__Exercise description__. Return all the entries exactly, keeping pictures out.

Data for this task section start

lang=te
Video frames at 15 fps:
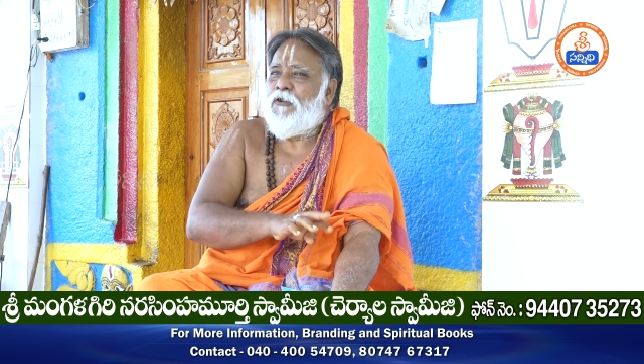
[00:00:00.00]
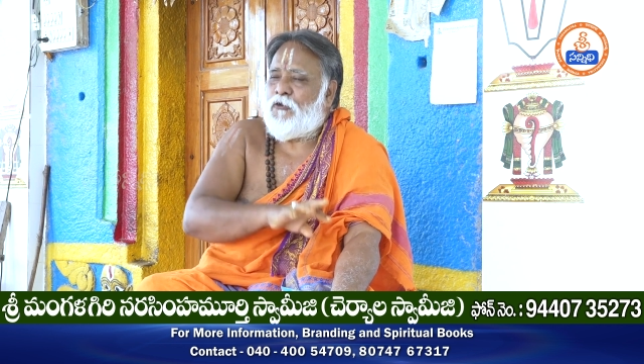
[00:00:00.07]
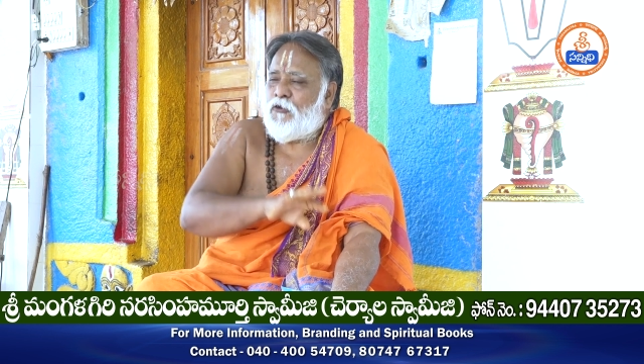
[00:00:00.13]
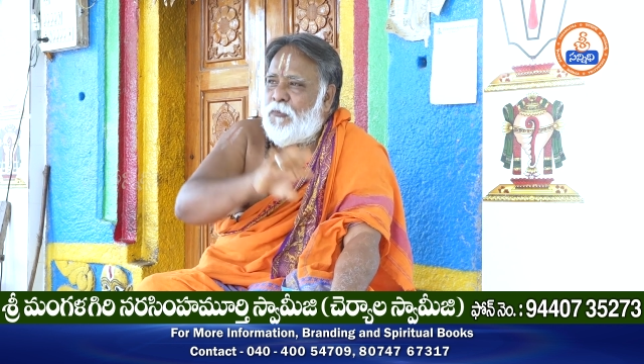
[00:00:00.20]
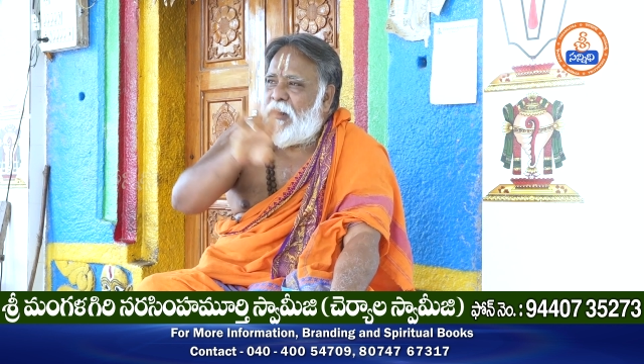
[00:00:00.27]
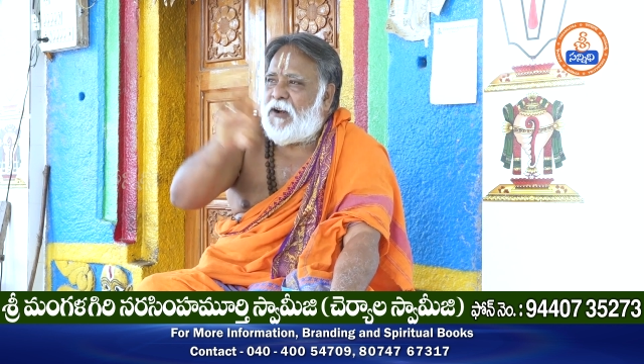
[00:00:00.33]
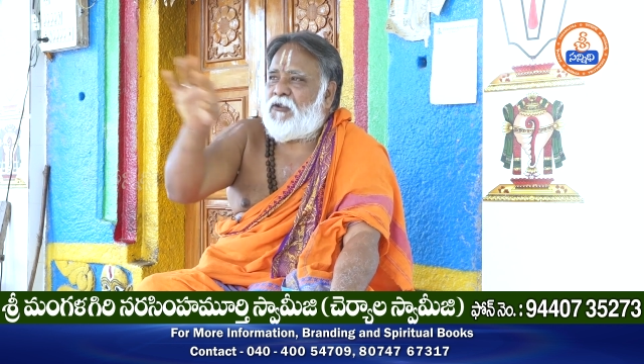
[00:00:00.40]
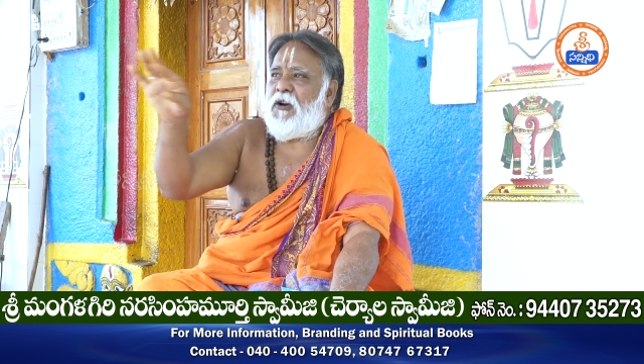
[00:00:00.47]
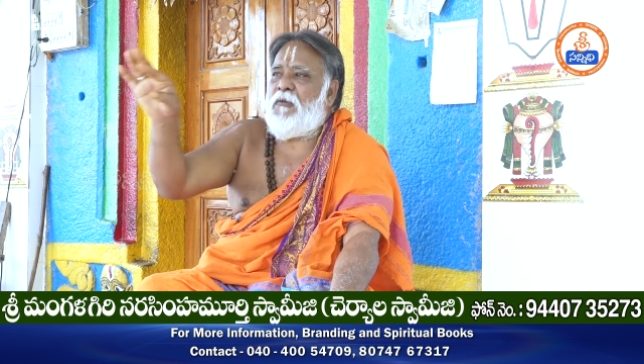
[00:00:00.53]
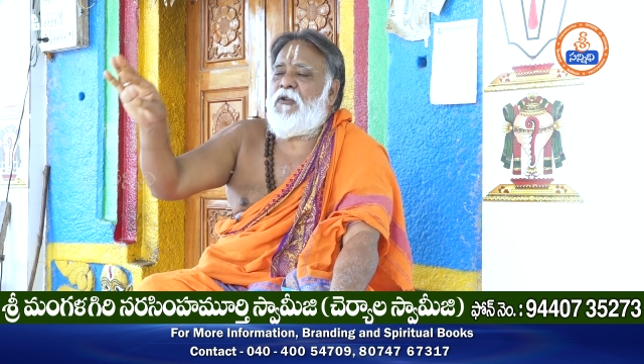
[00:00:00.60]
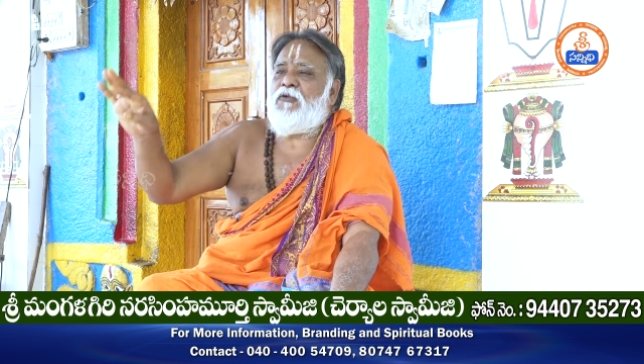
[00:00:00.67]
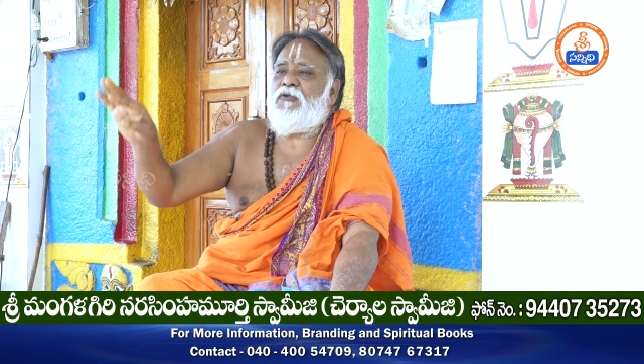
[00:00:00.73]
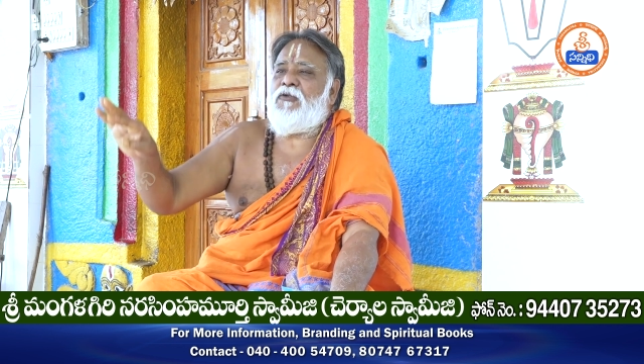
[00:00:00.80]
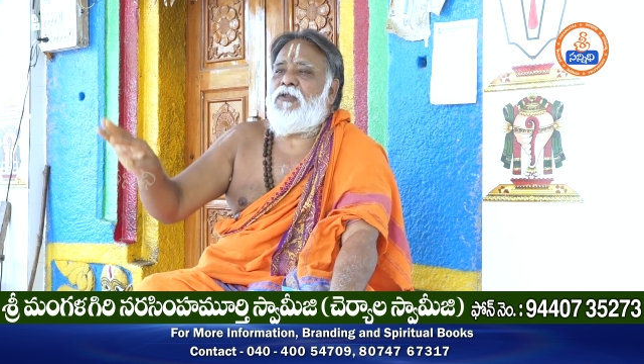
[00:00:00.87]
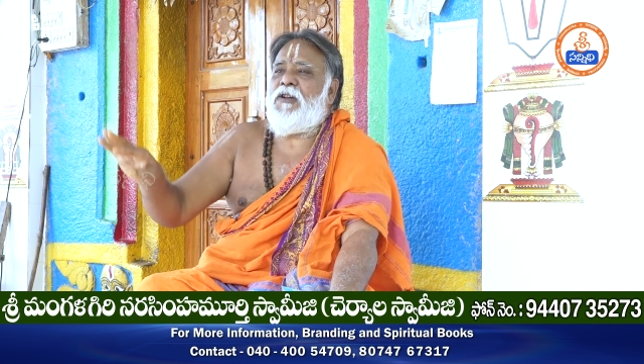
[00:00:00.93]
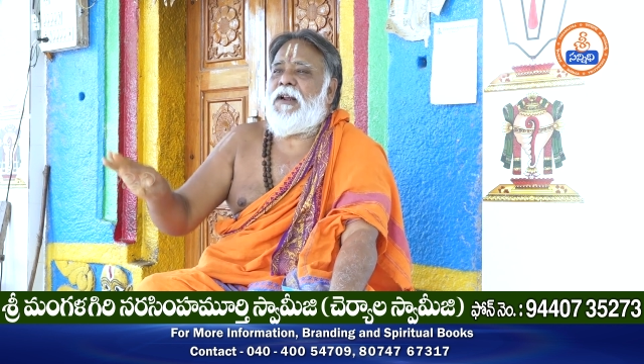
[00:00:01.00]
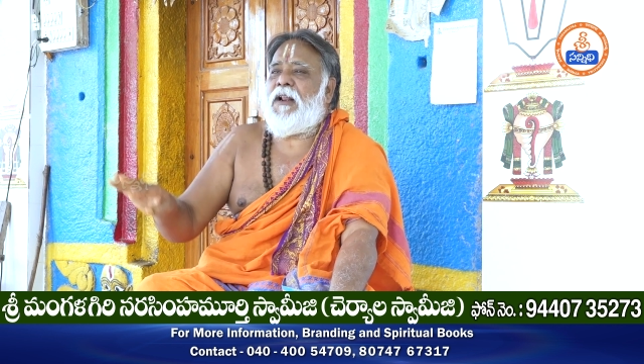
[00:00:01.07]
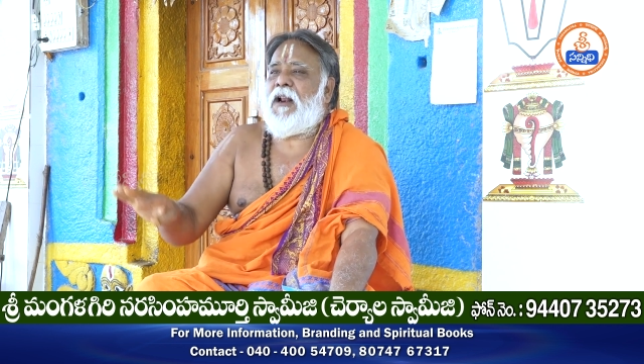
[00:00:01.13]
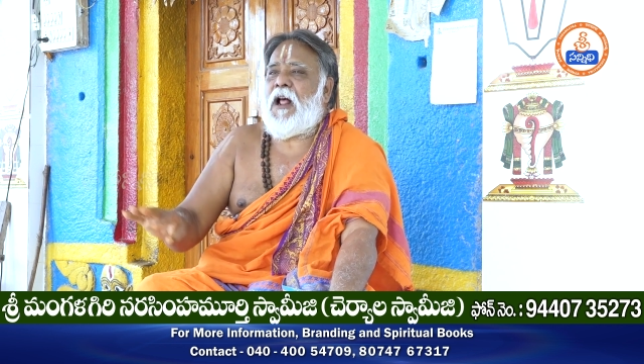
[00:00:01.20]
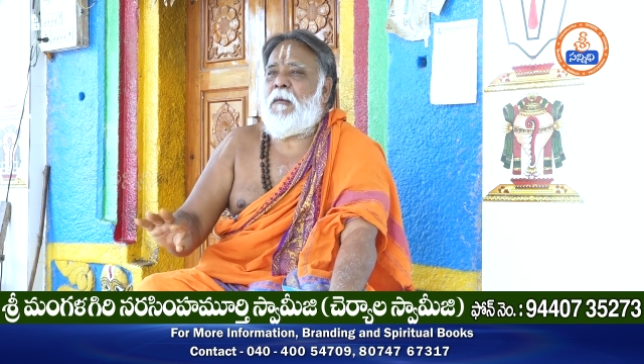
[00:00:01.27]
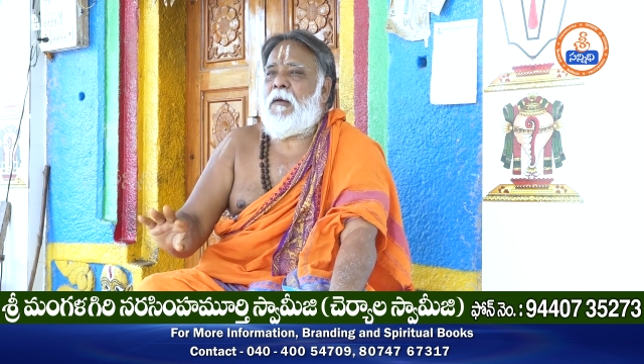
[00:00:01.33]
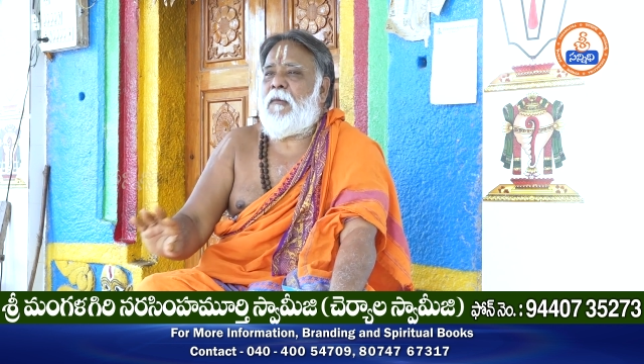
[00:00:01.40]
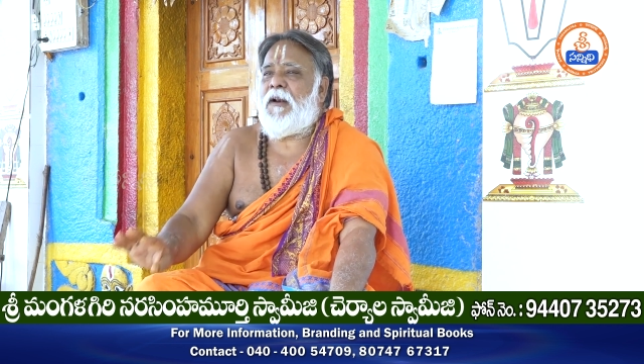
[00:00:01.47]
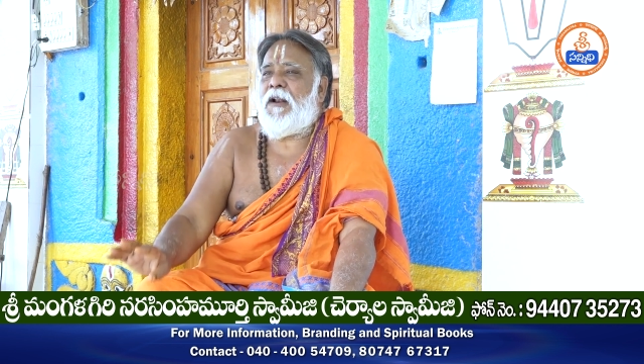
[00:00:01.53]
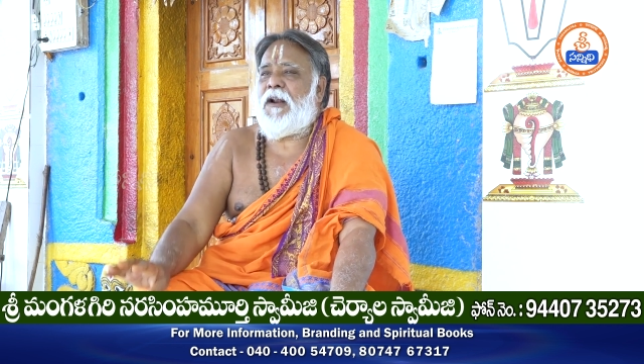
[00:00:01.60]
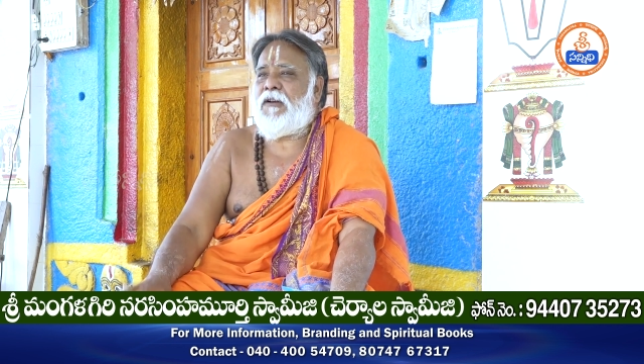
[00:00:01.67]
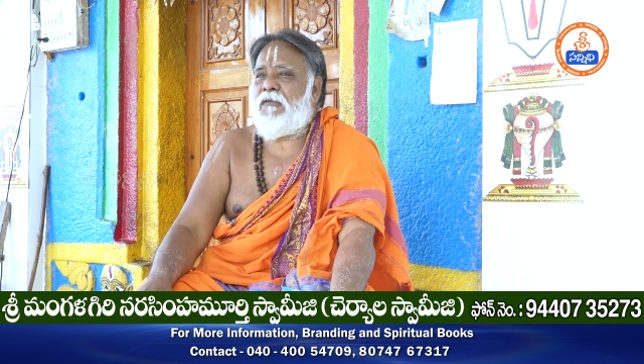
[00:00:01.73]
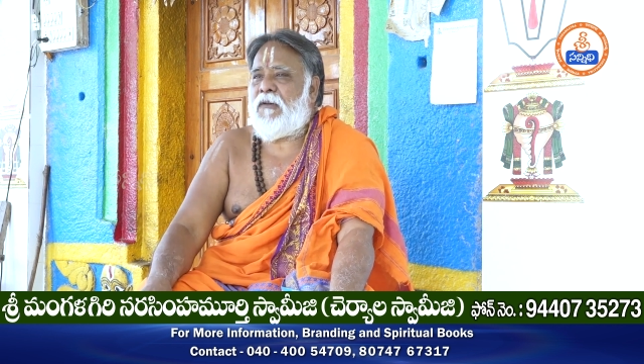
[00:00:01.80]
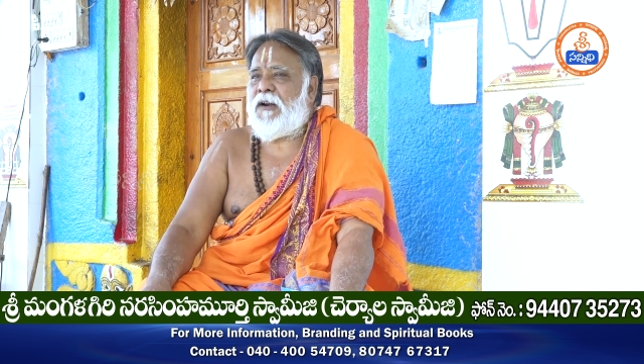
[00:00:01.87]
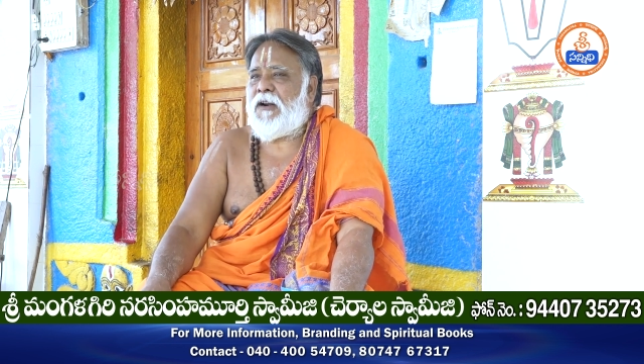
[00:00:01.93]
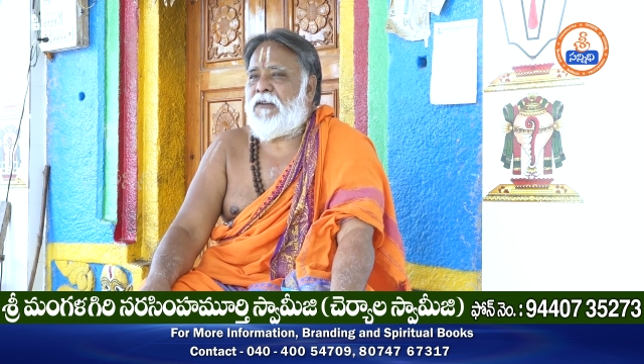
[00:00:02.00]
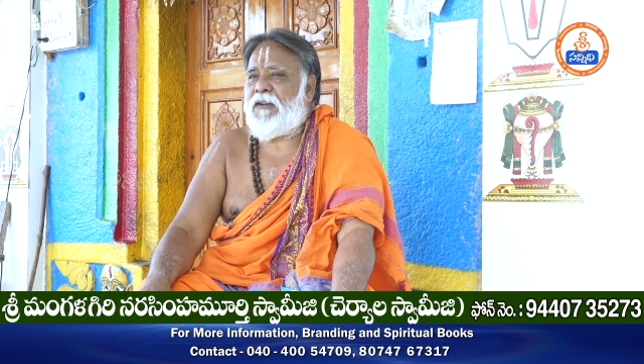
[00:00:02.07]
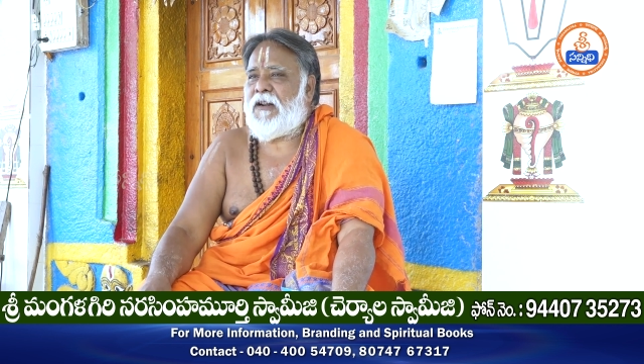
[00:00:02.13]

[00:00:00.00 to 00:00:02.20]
సుభిక్షమవుతుంది గ్రామం అనేటువంటి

Data for this task section end

__Written solution__.
lang=te
Video frames at 15 fps:
[00:00:00.00]
[00:00:00.07]
[00:00:00.13]
[00:00:00.20]
[00:00:00.27]
[00:00:00.33]
[00:00:00.40]
[00:00:00.47]
[00:00:00.53]
[00:00:00.60]
[00:00:00.67]
[00:00:00.73]
[00:00:00.80]
[00:00:00.87]
[00:00:00.93]
[00:00:01.00]
[00:00:01.07]
[00:00:01.13]
[00:00:01.20]
[00:00:01.27]
[00:00:01.33]
[00:00:01.40]
[00:00:01.47]
[00:00:01.53]
[00:00:01.60]
[00:00:01.67]
[00:00:01.73]
[00:00:01.80]
[00:00:01.87]
[00:00:01.93]
[00:00:02.00]
[00:00:02.07]
[00:00:02.13]

[00:00:00.00 to 00:00:02.20]
సుభిక్షమవుతుంది గ్రామం అనేటువంటి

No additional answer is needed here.